DATA RECORDS:
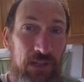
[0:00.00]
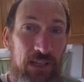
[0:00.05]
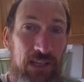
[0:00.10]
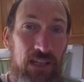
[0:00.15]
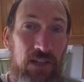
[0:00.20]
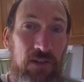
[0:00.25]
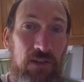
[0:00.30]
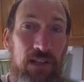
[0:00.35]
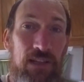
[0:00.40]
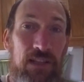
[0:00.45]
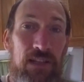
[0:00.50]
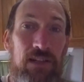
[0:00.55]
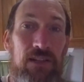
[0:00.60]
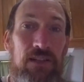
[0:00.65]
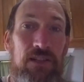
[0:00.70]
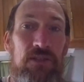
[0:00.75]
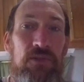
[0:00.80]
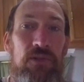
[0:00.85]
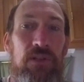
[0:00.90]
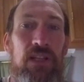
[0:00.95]
can go out there
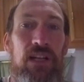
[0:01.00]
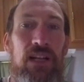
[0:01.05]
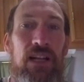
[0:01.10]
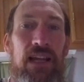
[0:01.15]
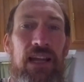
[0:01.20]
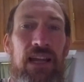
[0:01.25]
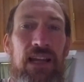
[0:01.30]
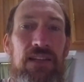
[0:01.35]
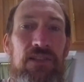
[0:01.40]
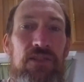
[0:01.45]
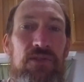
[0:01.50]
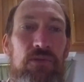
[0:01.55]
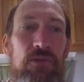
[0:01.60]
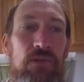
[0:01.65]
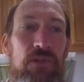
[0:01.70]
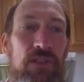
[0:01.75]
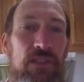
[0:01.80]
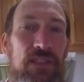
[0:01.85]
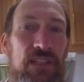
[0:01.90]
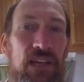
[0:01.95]
and do a little hand
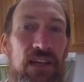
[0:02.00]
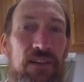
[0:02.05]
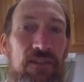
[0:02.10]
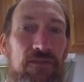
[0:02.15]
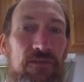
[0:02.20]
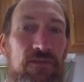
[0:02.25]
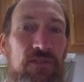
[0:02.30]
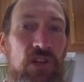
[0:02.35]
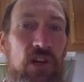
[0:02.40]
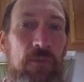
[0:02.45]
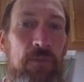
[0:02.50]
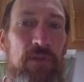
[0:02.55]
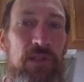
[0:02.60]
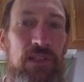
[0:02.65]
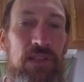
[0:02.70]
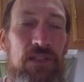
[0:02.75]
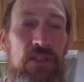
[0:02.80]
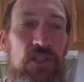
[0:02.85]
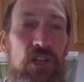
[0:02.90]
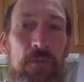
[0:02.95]
tool stuff,
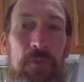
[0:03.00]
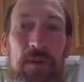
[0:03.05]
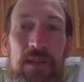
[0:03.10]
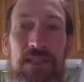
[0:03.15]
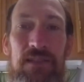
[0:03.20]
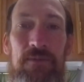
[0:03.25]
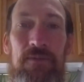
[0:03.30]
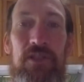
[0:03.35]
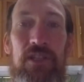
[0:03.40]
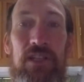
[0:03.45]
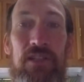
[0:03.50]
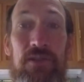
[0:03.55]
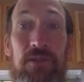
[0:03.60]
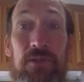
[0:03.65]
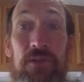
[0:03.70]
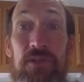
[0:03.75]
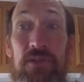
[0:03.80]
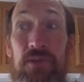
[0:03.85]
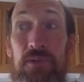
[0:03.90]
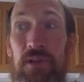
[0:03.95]
sharpen some
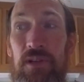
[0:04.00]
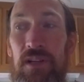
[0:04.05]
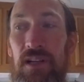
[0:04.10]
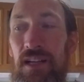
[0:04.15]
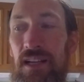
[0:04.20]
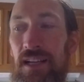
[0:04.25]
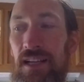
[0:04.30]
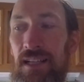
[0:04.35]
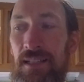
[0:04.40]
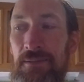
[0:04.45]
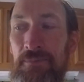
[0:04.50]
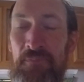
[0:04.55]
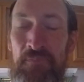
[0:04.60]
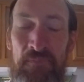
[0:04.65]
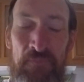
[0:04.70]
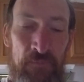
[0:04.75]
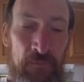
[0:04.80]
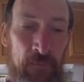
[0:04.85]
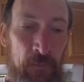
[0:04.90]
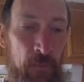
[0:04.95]
chisels, or
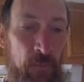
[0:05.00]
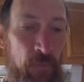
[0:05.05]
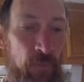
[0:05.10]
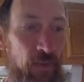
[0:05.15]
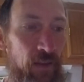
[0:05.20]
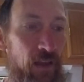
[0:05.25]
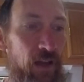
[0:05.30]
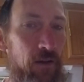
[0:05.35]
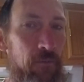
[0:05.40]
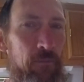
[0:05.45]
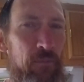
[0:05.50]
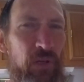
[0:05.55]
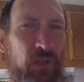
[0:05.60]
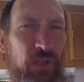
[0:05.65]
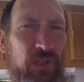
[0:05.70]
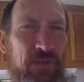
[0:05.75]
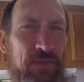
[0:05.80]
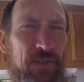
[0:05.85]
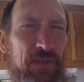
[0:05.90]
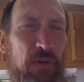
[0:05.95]

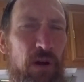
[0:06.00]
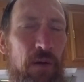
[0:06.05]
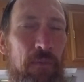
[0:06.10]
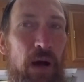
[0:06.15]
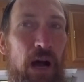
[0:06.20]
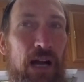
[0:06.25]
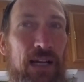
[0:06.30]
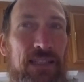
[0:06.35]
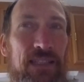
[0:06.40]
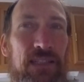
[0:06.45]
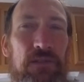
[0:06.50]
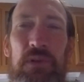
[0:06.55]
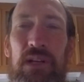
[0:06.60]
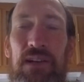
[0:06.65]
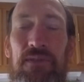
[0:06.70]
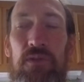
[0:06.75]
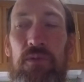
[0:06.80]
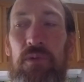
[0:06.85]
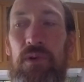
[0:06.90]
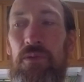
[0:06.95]
build some small boxes,
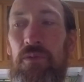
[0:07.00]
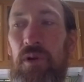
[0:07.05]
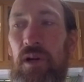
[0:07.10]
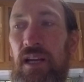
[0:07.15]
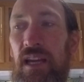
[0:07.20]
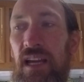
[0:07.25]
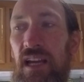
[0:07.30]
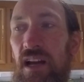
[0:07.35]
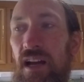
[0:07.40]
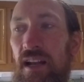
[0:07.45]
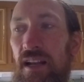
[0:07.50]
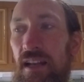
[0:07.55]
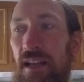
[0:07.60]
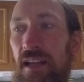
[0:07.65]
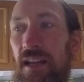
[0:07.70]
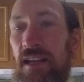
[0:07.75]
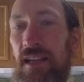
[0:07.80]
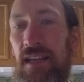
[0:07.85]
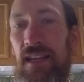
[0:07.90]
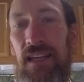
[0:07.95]
whatever we're working on,
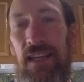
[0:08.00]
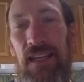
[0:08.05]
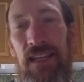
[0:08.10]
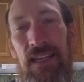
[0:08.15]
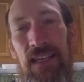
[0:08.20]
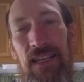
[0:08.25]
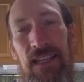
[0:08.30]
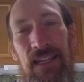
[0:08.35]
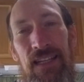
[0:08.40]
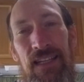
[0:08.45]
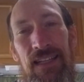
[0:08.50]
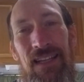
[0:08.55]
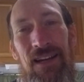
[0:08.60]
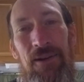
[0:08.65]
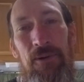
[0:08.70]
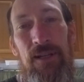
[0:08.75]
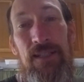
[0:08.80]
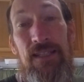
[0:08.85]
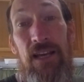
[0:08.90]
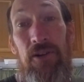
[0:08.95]
and
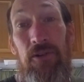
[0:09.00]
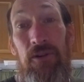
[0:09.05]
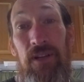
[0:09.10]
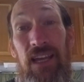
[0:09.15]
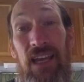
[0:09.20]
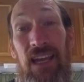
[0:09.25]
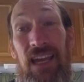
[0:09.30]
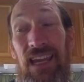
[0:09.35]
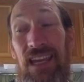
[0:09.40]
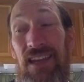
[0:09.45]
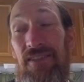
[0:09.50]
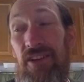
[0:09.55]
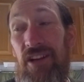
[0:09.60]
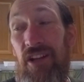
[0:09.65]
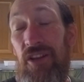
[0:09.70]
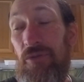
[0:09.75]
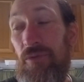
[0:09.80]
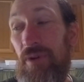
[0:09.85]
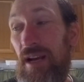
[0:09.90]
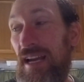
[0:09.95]
that works out okay even
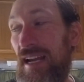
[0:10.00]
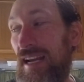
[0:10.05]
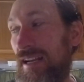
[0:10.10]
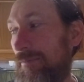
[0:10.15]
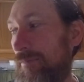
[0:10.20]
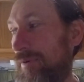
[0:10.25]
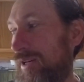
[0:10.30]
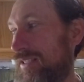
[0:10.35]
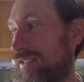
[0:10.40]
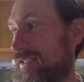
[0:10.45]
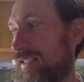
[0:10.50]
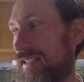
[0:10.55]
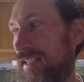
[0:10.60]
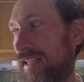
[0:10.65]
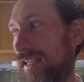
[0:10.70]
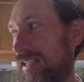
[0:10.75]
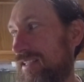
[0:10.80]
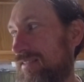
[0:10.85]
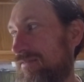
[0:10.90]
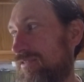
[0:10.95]
in the rain. But just
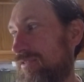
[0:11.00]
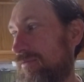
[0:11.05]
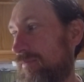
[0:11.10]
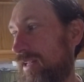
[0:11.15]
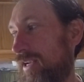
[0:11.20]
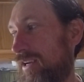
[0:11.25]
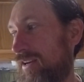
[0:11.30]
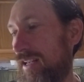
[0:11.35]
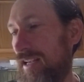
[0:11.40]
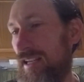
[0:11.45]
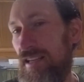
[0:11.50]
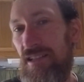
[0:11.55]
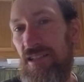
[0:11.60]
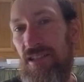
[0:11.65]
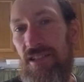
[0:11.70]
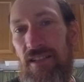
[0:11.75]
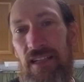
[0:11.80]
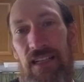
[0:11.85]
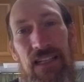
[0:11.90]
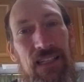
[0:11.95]
getting from there to
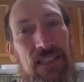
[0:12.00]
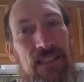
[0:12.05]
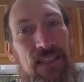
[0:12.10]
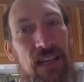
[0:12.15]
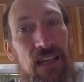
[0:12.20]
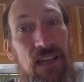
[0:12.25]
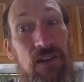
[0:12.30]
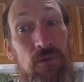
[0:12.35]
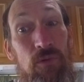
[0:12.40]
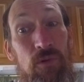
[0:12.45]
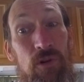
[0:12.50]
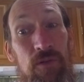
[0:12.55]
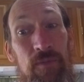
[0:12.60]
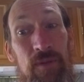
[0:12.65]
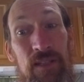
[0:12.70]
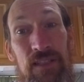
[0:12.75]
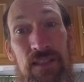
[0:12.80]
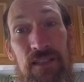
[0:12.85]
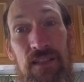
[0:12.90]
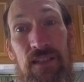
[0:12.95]
here and staying warm
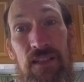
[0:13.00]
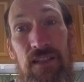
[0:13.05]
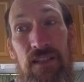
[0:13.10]
is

WORK INSTRUCTION: Give back all entries exactly. No pictures belong in the copy.

FINAL ANSWER:
[0:00.00]
[0:00.05]
[0:00.10]
[0:00.15]
[0:00.20]
[0:00.25]
[0:00.30]
[0:00.35]
[0:00.40]
[0:00.45]
[0:00.50]
[0:00.55]
[0:00.60]
[0:00.65]
[0:00.70]
[0:00.75]
[0:00.80]
[0:00.85]
[0:00.90]
[0:00.95]
can go out there
[0:01.00]
[0:01.05]
[0:01.10]
[0:01.15]
[0:01.20]
[0:01.25]
[0:01.30]
[0:01.35]
[0:01.40]
[0:01.45]
[0:01.50]
[0:01.55]
[0:01.60]
[0:01.65]
[0:01.70]
[0:01.75]
[0:01.80]
[0:01.85]
[0:01.90]
[0:01.95]
and do a little hand
[0:02.00]
[0:02.05]
[0:02.10]
[0:02.15]
[0:02.20]
[0:02.25]
[0:02.30]
[0:02.35]
[0:02.40]
[0:02.45]
[0:02.50]
[0:02.55]
[0:02.60]
[0:02.65]
[0:02.70]
[0:02.75]
[0:02.80]
[0:02.85]
[0:02.90]
[0:02.95]
tool stuff,
[0:03.00]
[0:03.05]
[0:03.10]
[0:03.15]
[0:03.20]
[0:03.25]
[0:03.30]
[0:03.35]
[0:03.40]
[0:03.45]
[0:03.50]
[0:03.55]
[0:03.60]
[0:03.65]
[0:03.70]
[0:03.75]
[0:03.80]
[0:03.85]
[0:03.90]
[0:03.95]
sharpen some
[0:04.00]
[0:04.05]
[0:04.10]
[0:04.15]
[0:04.20]
[0:04.25]
[0:04.30]
[0:04.35]
[0:04.40]
[0:04.45]
[0:04.50]
[0:04.55]
[0:04.60]
[0:04.65]
[0:04.70]
[0:04.75]
[0:04.80]
[0:04.85]
[0:04.90]
[0:04.95]
chisels, or
[0:05.00]
[0:05.05]
[0:05.10]
[0:05.15]
[0:05.20]
[0:05.25]
[0:05.30]
[0:05.35]
[0:05.40]
[0:05.45]
[0:05.50]
[0:05.55]
[0:05.60]
[0:05.65]
[0:05.70]
[0:05.75]
[0:05.80]
[0:05.85]
[0:05.90]
[0:05.95]

[0:06.00]
[0:06.05]
[0:06.10]
[0:06.15]
[0:06.20]
[0:06.25]
[0:06.30]
[0:06.35]
[0:06.40]
[0:06.45]
[0:06.50]
[0:06.55]
[0:06.60]
[0:06.65]
[0:06.70]
[0:06.75]
[0:06.80]
[0:06.85]
[0:06.90]
[0:06.95]
build some small boxes,
[0:07.00]
[0:07.05]
[0:07.10]
[0:07.15]
[0:07.20]
[0:07.25]
[0:07.30]
[0:07.35]
[0:07.40]
[0:07.45]
[0:07.50]
[0:07.55]
[0:07.60]
[0:07.65]
[0:07.70]
[0:07.75]
[0:07.80]
[0:07.85]
[0:07.90]
[0:07.95]
whatever we're working on,
[0:08.00]
[0:08.05]
[0:08.10]
[0:08.15]
[0:08.20]
[0:08.25]
[0:08.30]
[0:08.35]
[0:08.40]
[0:08.45]
[0:08.50]
[0:08.55]
[0:08.60]
[0:08.65]
[0:08.70]
[0:08.75]
[0:08.80]
[0:08.85]
[0:08.90]
[0:08.95]
and
[0:09.00]
[0:09.05]
[0:09.10]
[0:09.15]
[0:09.20]
[0:09.25]
[0:09.30]
[0:09.35]
[0:09.40]
[0:09.45]
[0:09.50]
[0:09.55]
[0:09.60]
[0:09.65]
[0:09.70]
[0:09.75]
[0:09.80]
[0:09.85]
[0:09.90]
[0:09.95]
that works out okay even
[0:10.00]
[0:10.05]
[0:10.10]
[0:10.15]
[0:10.20]
[0:10.25]
[0:10.30]
[0:10.35]
[0:10.40]
[0:10.45]
[0:10.50]
[0:10.55]
[0:10.60]
[0:10.65]
[0:10.70]
[0:10.75]
[0:10.80]
[0:10.85]
[0:10.90]
[0:10.95]
in the rain. But just
[0:11.00]
[0:11.05]
[0:11.10]
[0:11.15]
[0:11.20]
[0:11.25]
[0:11.30]
[0:11.35]
[0:11.40]
[0:11.45]
[0:11.50]
[0:11.55]
[0:11.60]
[0:11.65]
[0:11.70]
[0:11.75]
[0:11.80]
[0:11.85]
[0:11.90]
[0:11.95]
getting from there to
[0:12.00]
[0:12.05]
[0:12.10]
[0:12.15]
[0:12.20]
[0:12.25]
[0:12.30]
[0:12.35]
[0:12.40]
[0:12.45]
[0:12.50]
[0:12.55]
[0:12.60]
[0:12.65]
[0:12.70]
[0:12.75]
[0:12.80]
[0:12.85]
[0:12.90]
[0:12.95]
here and staying warm
[0:13.00]
[0:13.05]
[0:13.10]
is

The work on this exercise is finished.